Papen now told Hitler he would go to Hindenburg’s estate, Neudeck, and ask Hindenburg to authorize full publication of the speech.

Hitler tried to mollify him. He promised to remove the propaganda minister’s ban on publication and told Papen he would go with him to Neudeck, so that they could meet with Hindenburg together. In a moment of surprising naivete, Papen agreed.

THAT NIGHT, SOLSTICE REVELERS ignited bonfires throughout Germany. North of Berlin the funeral train carrying the body of Goring’s wife, Carin, came to a stop at a station near Carinhall. Formations of Nazi soldiers and officials crowded the plaza in front of the station as a band played Beethoven’s “Funeral March.” First, eight policemen carried the coffin, then with great ceremony it was passed to another group of eight men, and so on, until at last it was placed aboard a carriage pulled by six horses for the final journey to Goring’s lakeside mausoleum. Hitler joined the procession. Soldiers carried torches. At the tomb there were great bowls filled with flame. In an eerie, carefully orchestrated touch, the mournful cry of hunters’ horns rose from the forest beyond the fire glow.

Himmler arrived. He was clearly agitated. He took Hitler and Goring aside and gave them unsettling news— untrue, as Himmler surely was aware, but useful as one more prod to get Hitler to act against Rohm. Himmler raged that someone had just tried to kill him. A bullet had pierced his windshield. He blamed Rohm and the SA. There was no time to waste, he said: the Storm Troopers clearly were on the verge of rebellion.

The hole in his windshield, however, had not been made by a bullet. Hans Gisevius got a look at the final police report. The damage was more consistent with what would have been caused by a stone kicked up from a passing car. “It was with cold calculation that [Himmler], therefore, blamed the attempted assassination on the SA,” Gisevius wrote.

The next day, June 21, 1934, Hitler flew to Hindenburg’s estate—without Papen, as certainly had been his intent all along. At Neudeck, however, he first encountered Defense Minister Blomberg. The general, in uniform, met him on the steps to Hindenburg’s castle. Blomberg was stern and direct. He told Hitler that Hindenburg was concerned about the rising tension within Germany. If Hitler could not get things under control, Blomberg said, Hindenburg would declare martial law and place the government in the army’s hands.

When Hitler met with Hindenburg himself, he received the same message. His visit to Neudeck lasted all of thirty minutes. He flew back to Berlin.

THROUGHOUT THE WEEK DODD heard talk of Vice-Chancellor Papen and his speech and of the simple miracle of his survival. Correspondents and diplomats made note of Papen’s activities—what luncheons he attended, who spoke with him, who shunned him, where his car was parked, whether he still took his morning walk through the Tiergarten—looking for signs of what might lie ahead for him and for Germany.
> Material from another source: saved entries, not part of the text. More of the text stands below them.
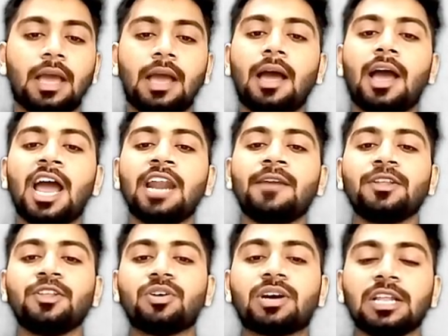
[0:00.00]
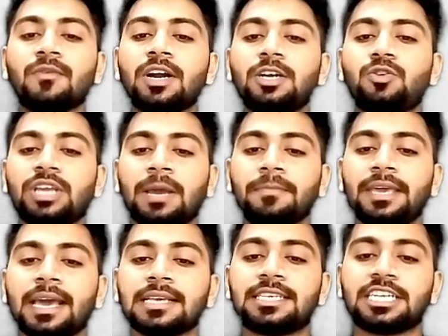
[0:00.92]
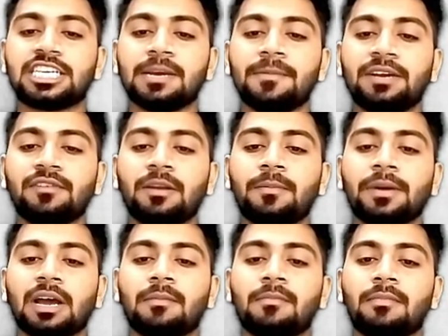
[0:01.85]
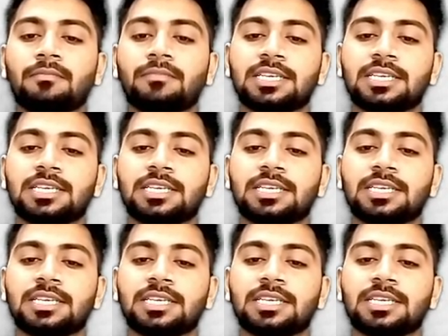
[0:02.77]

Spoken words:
and when you convert to MK system, it will become this.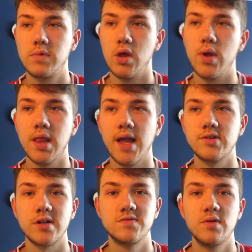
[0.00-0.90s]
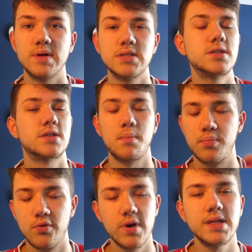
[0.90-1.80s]
doing their transfer business. There's a
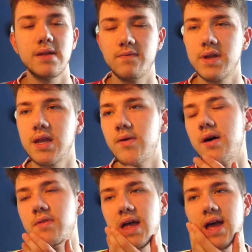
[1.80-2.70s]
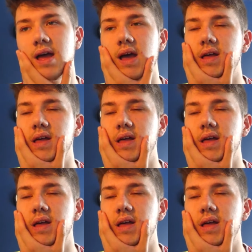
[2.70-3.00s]
brilliant video out there.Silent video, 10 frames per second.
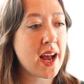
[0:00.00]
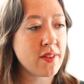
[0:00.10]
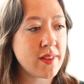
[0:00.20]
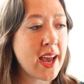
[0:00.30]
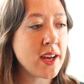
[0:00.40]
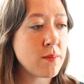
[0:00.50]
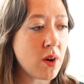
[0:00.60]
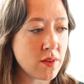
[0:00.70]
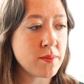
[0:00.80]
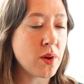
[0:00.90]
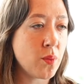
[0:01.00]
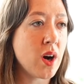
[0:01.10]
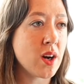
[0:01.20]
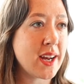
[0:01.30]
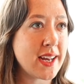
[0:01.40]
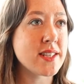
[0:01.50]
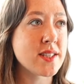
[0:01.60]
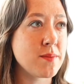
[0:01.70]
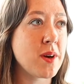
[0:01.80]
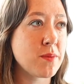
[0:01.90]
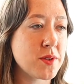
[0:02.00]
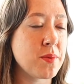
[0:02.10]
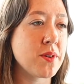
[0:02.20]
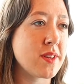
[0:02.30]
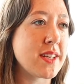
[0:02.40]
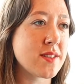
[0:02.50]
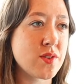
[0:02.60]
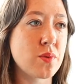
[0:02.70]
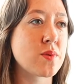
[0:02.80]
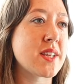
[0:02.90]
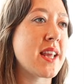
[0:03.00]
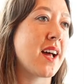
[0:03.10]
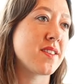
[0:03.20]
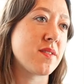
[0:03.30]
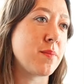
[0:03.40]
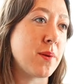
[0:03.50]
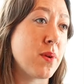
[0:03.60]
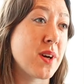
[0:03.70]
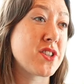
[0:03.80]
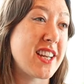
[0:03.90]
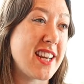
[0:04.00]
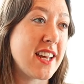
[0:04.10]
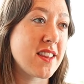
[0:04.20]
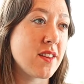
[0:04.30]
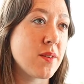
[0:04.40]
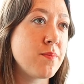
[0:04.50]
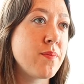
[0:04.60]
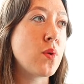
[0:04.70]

and the aim of my work is to be able to put these tools in the hands of people who actually need them.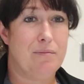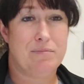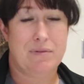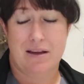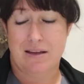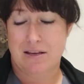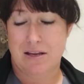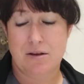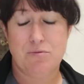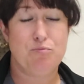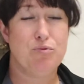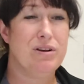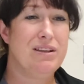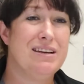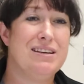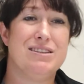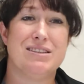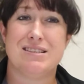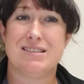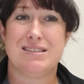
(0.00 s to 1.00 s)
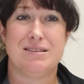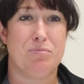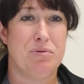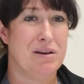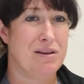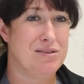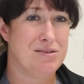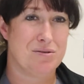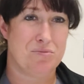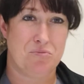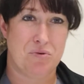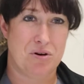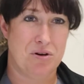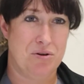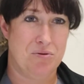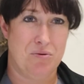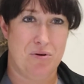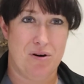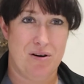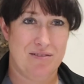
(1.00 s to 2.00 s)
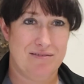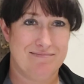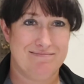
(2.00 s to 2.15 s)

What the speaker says: It really just depends on where you are.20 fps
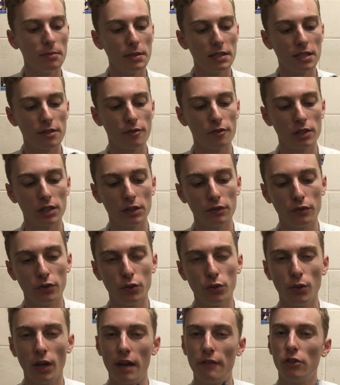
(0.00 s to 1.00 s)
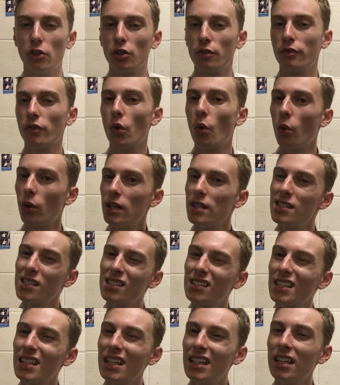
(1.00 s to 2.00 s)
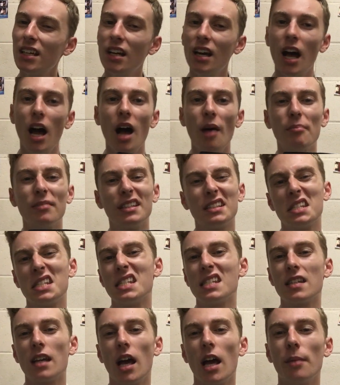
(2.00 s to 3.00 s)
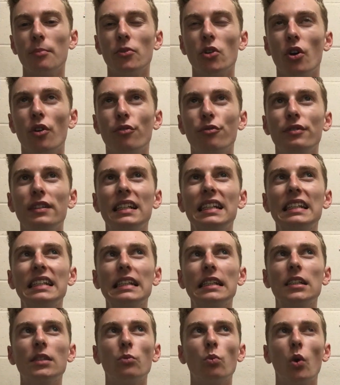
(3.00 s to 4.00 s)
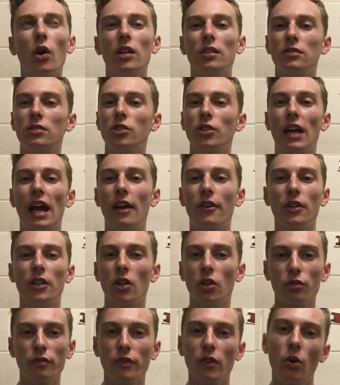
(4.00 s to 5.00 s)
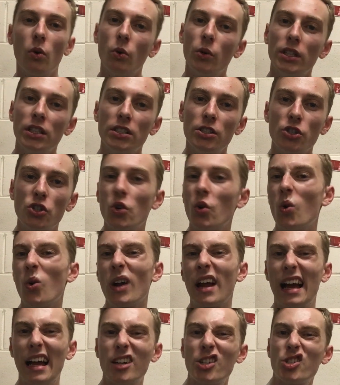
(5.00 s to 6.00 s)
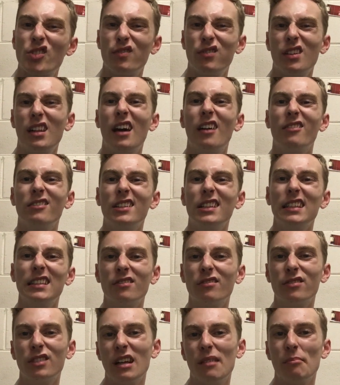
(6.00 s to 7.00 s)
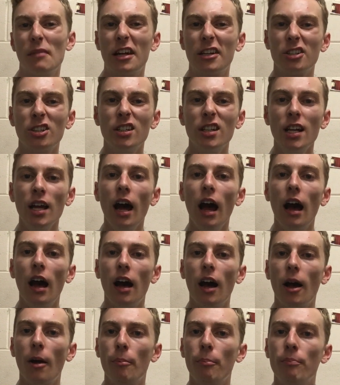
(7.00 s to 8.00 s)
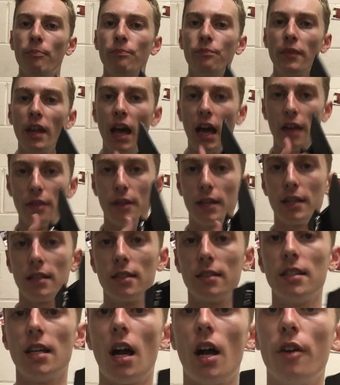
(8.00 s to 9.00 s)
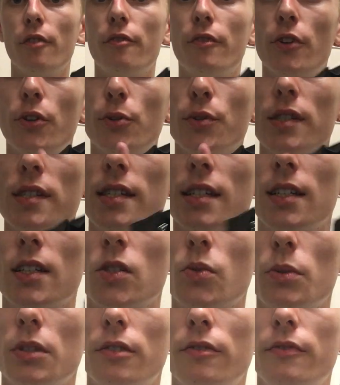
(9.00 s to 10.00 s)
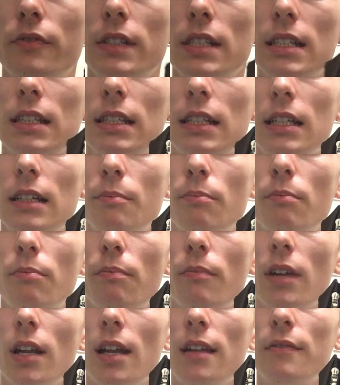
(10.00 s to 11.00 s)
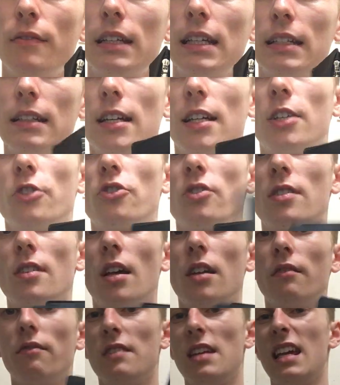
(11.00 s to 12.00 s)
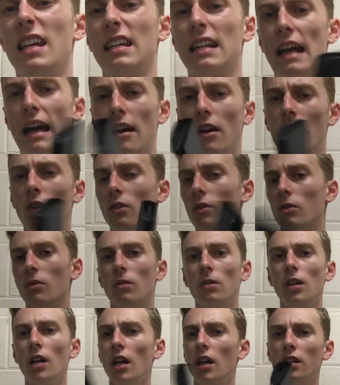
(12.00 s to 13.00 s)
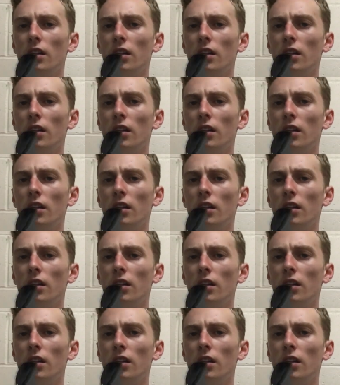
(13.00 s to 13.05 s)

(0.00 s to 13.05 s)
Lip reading: a bit different if you have a lot of coins in there, but since I'm not really one to carry a lot of coinage or cash for that matter, I think the iPhone 6 will fit in here lovely, and I can just kind of take it out, or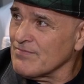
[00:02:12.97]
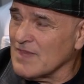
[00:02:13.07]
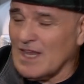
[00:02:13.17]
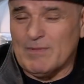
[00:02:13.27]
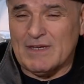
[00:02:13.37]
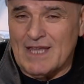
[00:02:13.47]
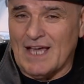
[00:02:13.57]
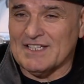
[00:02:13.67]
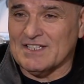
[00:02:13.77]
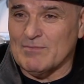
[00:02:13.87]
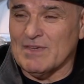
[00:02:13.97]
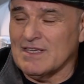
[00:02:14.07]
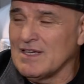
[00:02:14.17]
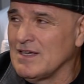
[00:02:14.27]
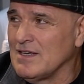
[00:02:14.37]
That'd have been nice to
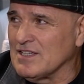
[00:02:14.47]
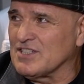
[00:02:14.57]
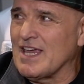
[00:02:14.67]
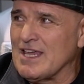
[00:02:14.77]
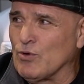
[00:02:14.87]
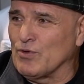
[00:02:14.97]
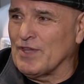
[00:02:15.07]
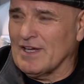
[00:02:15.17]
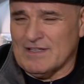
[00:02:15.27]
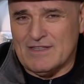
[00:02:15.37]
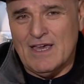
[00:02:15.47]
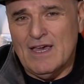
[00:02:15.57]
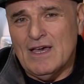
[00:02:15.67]
me and say good things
On Thursday, June 21, Dodd and Papen both attended a speech by Reichsbank president Hjalmar Schacht. Afterward, Dodd noticed, Papen seemed to get even more attention than the speaker. Goebbels was present as well. Dodd noted that Papen went to his table, shook hands with him, and joined him for a cup of tea. Dodd was amazed, for this was the same Goebbels “who after the Marburg speech would have ordered his prompt execution if Hitler and von Hindenburg had not intervened.”

The atmosphere in Berlin remained charged, Dodd noted in his diary on Saturday, June 23. “The week closes quietly but with great uneasiness.”